Karoui 2016 tarihli “Bir Fransız Müslümanlığı Mümkün” araştırması sebebiyle de eleştiriliyor. Araştırma kapsamında yapılan anketlerin sınırlı ve toplumun genelini yansıtmayan bir çevrede yapıldığı ve de anketteki soruların yönlendirici olduğu savunuluyor.
El Karoui eleştirilere karşı çıkıyor: “Müslüman dünyasında ya da Arap dünyasında karşılaştığımız en sık problemlerden biri sorunlarla yüzleşebilme yetersizliği. Suç her zaman başkasına aittir. ‘Benim suçum değil. Böyle bir şey yok. Bu bir komplo. İsrail’in suçu.’ Peki ama gerçek ne?”
Fakat Karoui Müslümanların yalnızlaşma ve radikalleşmesinin diğer –belgelenmiş- sebeplerine karşı daha az ilgi duyuyor; eğitim ve istihdam fırsatlarını kısıtlayan ayrımcılık veya Müslümanların orantısız şekilde temsil edildiği Fransız hapishane sistemi gibi.
Ayrıca Fransa’nın temel prensiplerine karşı çıkmaya isteksiz duruyor. Geçen sene ABD’deki bir toplantıda, türbanın Fransa Cumhuriyeti’ne karşı bir tehdit olup olmadığı konusundaki görüşlerini açıklaması konusunda sıkıştırılınca, “Bu politik bir gerçeklik. Fransa’yı değiştirmeyeceğiz.” dedi.
Bir kısım Fransız akademisyen için, aşırı bir azınlığı dizginleyebilmek için bütün bir dini yeniden düzenlemeye çalışmak baştan kaybedilmiş bir savaş. Ayrıca monarşi döneminde kalmış olması gereken otoriter bir uygulama.

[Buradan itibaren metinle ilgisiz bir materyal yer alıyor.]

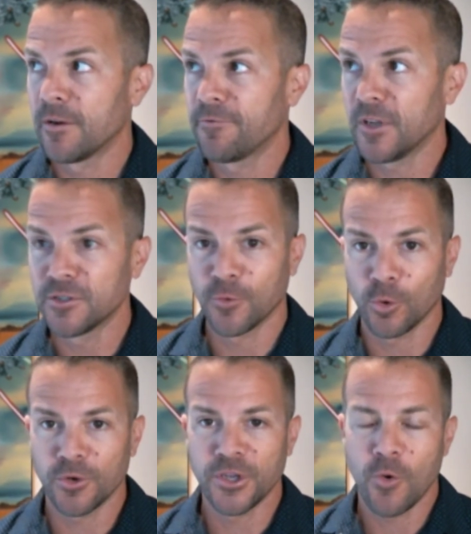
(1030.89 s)
Funds for
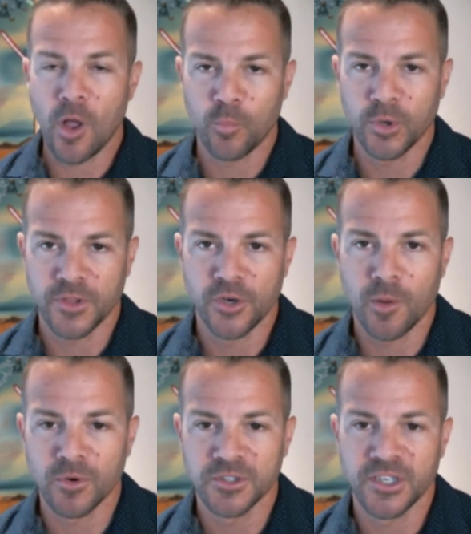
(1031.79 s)
Learning will help put the
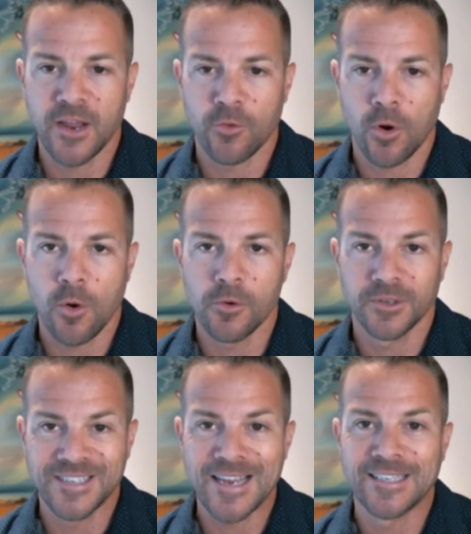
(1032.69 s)
numbers together on what it
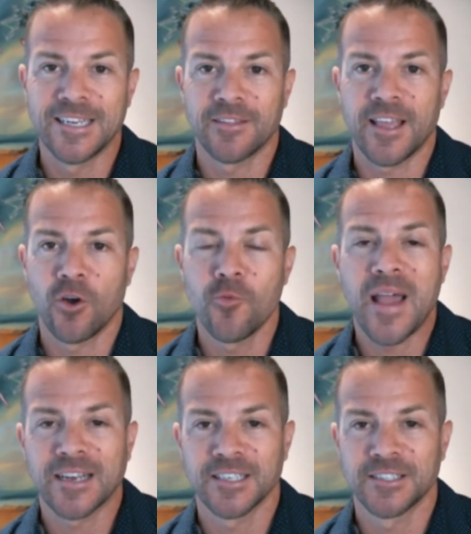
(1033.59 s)
would take to get that home
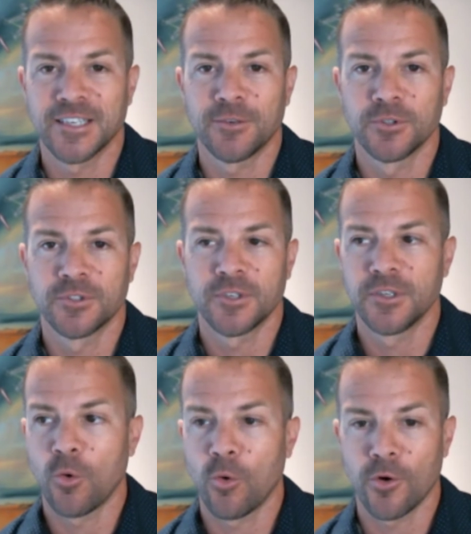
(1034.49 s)
access. Said it was in
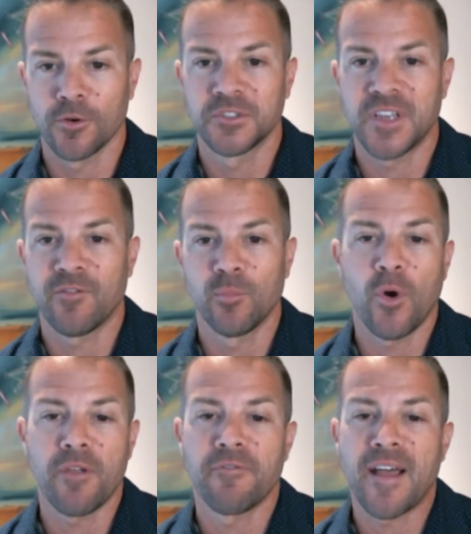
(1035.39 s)
the order of
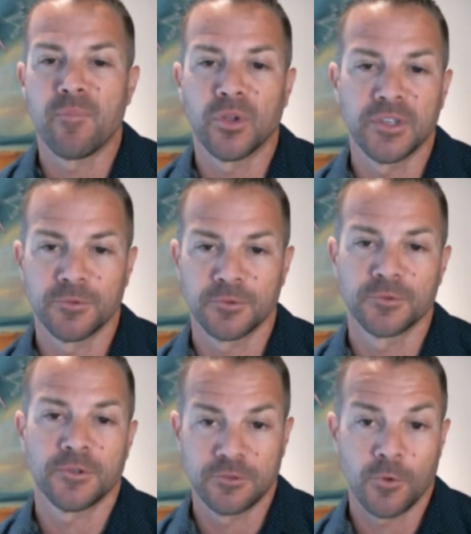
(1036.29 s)
7.5
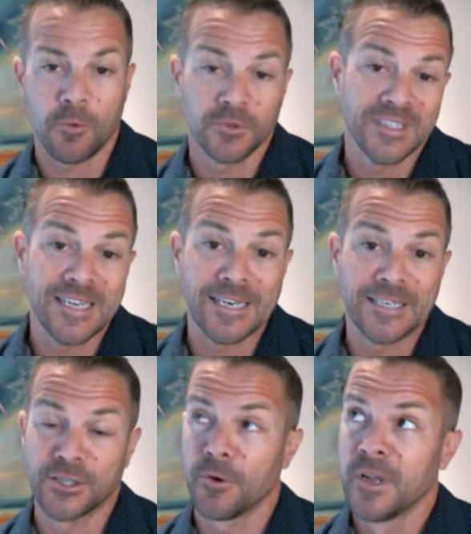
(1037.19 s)
billion is what was
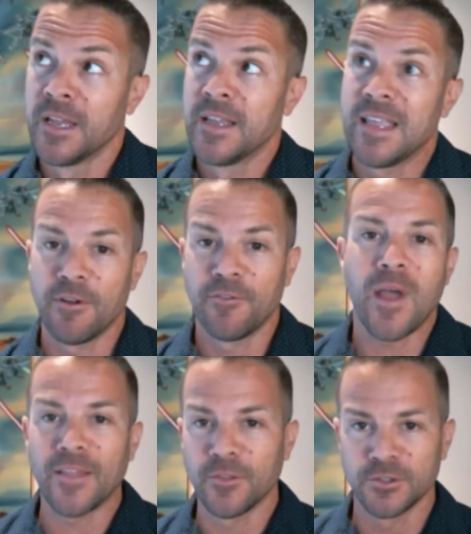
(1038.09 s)
needed. So even if you
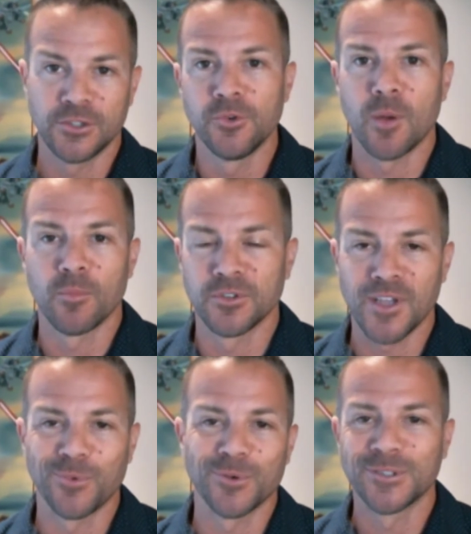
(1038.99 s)
add those two numbers
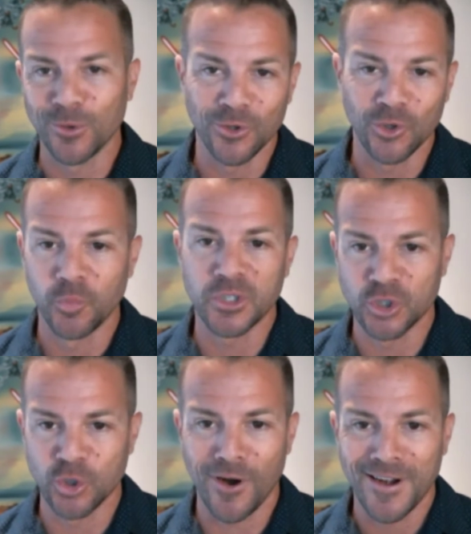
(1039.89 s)
up, we're still a little bit
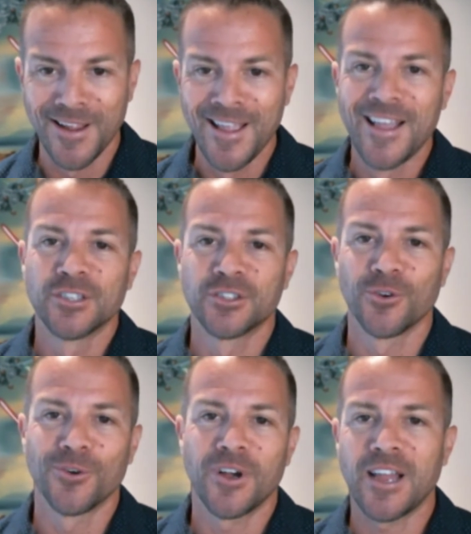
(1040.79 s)
short.
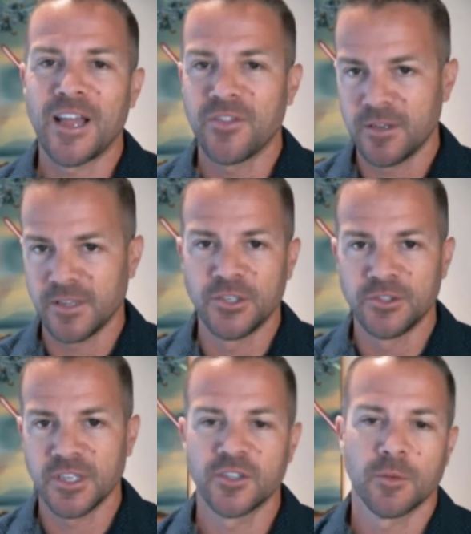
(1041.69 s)
So I think, like you
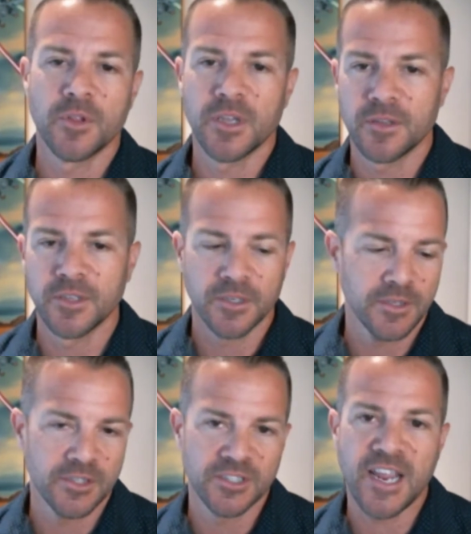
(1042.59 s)
said, some of
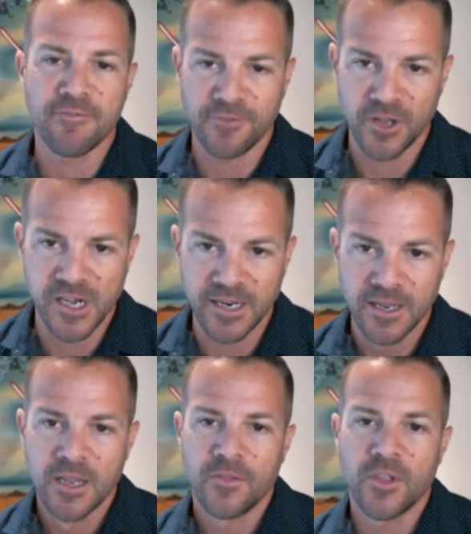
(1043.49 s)
the state
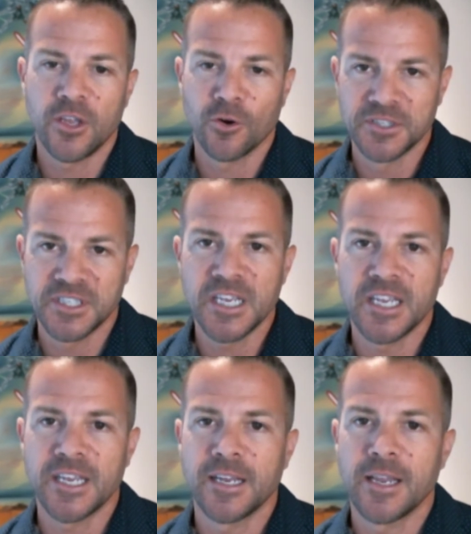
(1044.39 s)
funding that you're
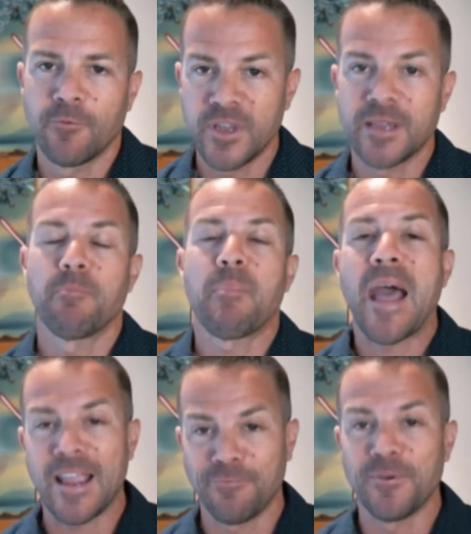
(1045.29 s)
seeking, if we
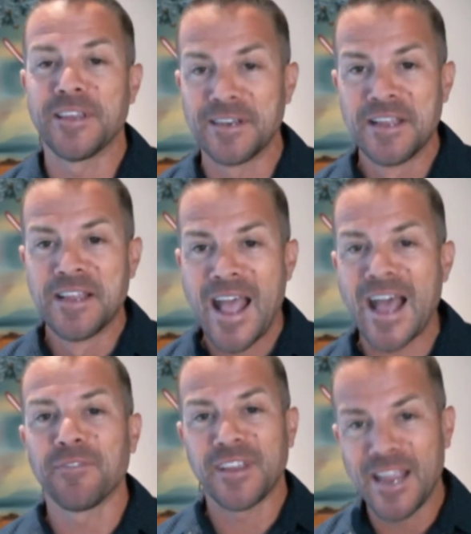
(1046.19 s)
can
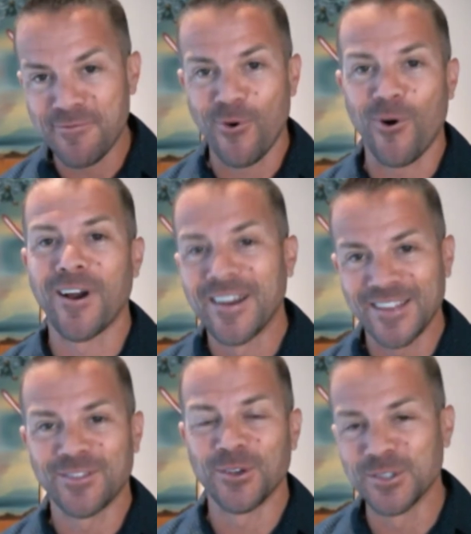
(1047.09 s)
advocate for,
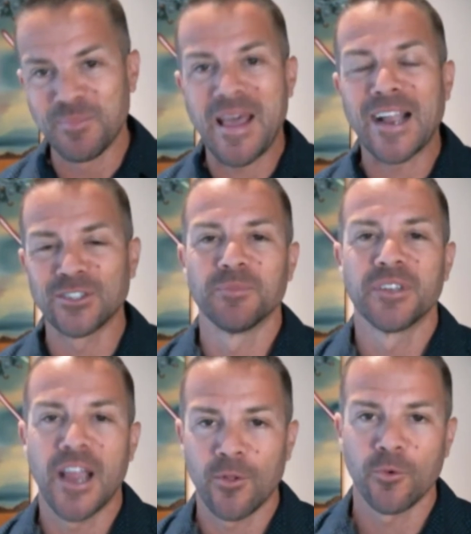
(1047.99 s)
get those and package them
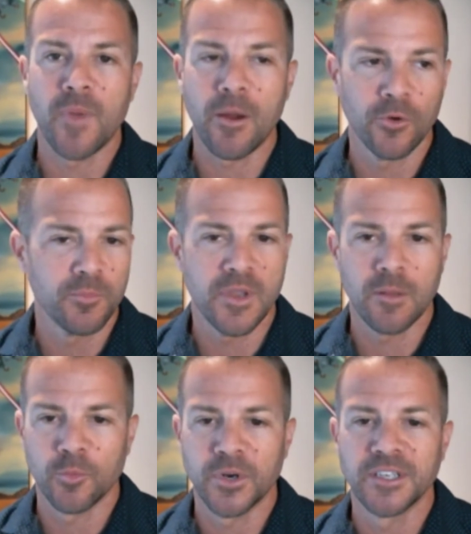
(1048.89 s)
together, we might really be
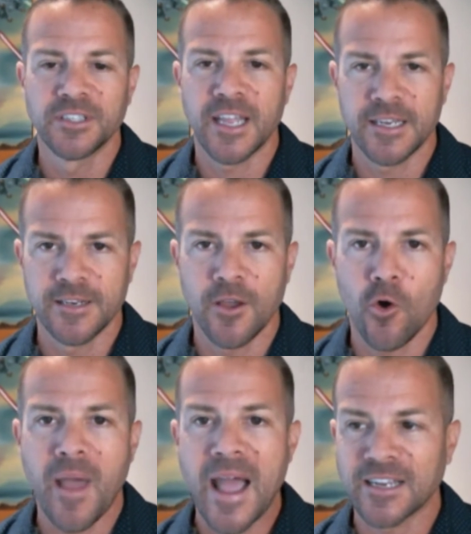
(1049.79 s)
able to put a dent into
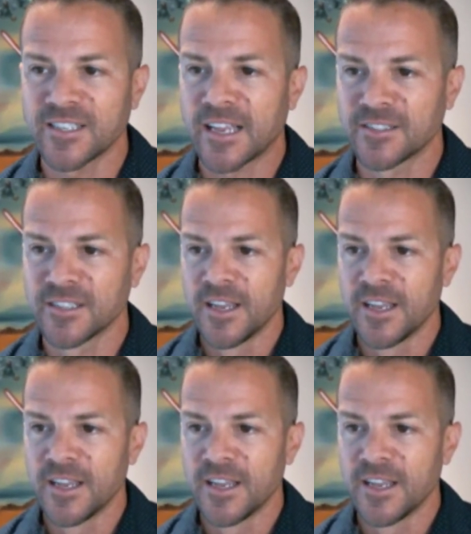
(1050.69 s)
home access.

Floransa’daki European University Insitute (EUI) hocası ve Fransa’da İslam konusunda araştırmalar yapan Profesör Olivier Roy şöyle diyor: “Bu projenin açık bir ilham kaynağı Napolyon Dönemi’nde uygulanan, Yahudilerin merkeze entegrasyonu projesiydi. Napolyon bu projeyi başarabildi, çünkü otoriter bir devletin başındaydı.”
(Napolyon 1808 yılında Fransa’daki bütün Yahudi Cemaatlerini tek çatı altında toplayan Consistoire Central Israélite adında bir yapı kurmuştu. Bu kurum günümüze de ulaştı.)

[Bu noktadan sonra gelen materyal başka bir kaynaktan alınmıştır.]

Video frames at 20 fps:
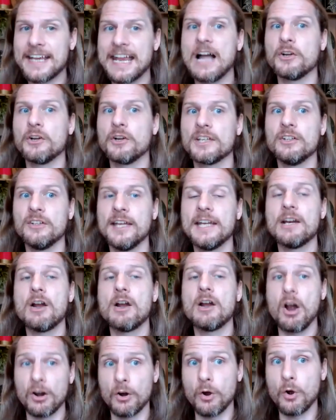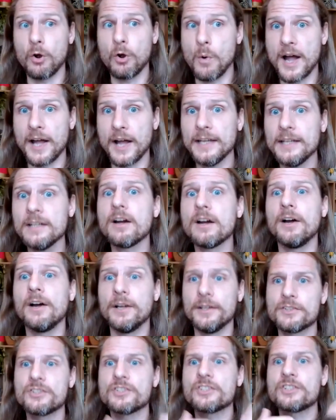calculate ROI
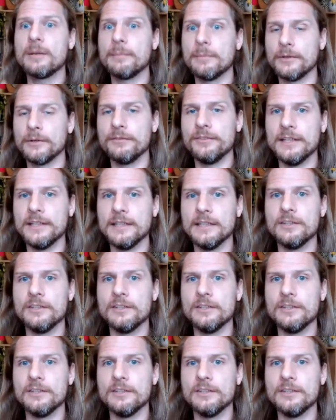on some of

“Bu proje, 14. Louis ve diğer kralların Katolik Kilisesi üzerinde asıl otoriteye sahip olması dönemi ile aynı. O dönem bu normal sayılabilecek bir uygulamaydı, çünkü Kralların otoriteyi Tanrı’dan aldıkları kabul görüyordu. Fakat seküler bir devletin herhangi bir dine müdahale etme hakkı yoktur. Bu anayasaya aykırı bir durum olur. İmamların formasyon alması şartı, ‘Fransız değerleri ile bağdaşan İslam’ gibi kavramları sıkça duyuyoruz. Ama tam olarak nasıl bir İslam ve hangi değerlerle nasıl bağdaşıyor?”
Bazıları için de asıl hitap edilmesi gereken problem Fransız devletinin kurumsal ikiyüzlülüğü ve herkes için eşitlik vadedip pek çok defa bazı vatandaşların hayatlarını nasıl yaşayacaklarına müdahale etmesi, geçtiğimiz yıllardaki “burkini” yasağında olduğu gibi.
Radikalleşmeyi azaltma uzmanı Dounia Bouzar “Fransız Müslümanlarının sosyal hayatta yeri yok” diyor. “Toplum olarak kamusal alanda özgürlüğe ihtiyacımız var.”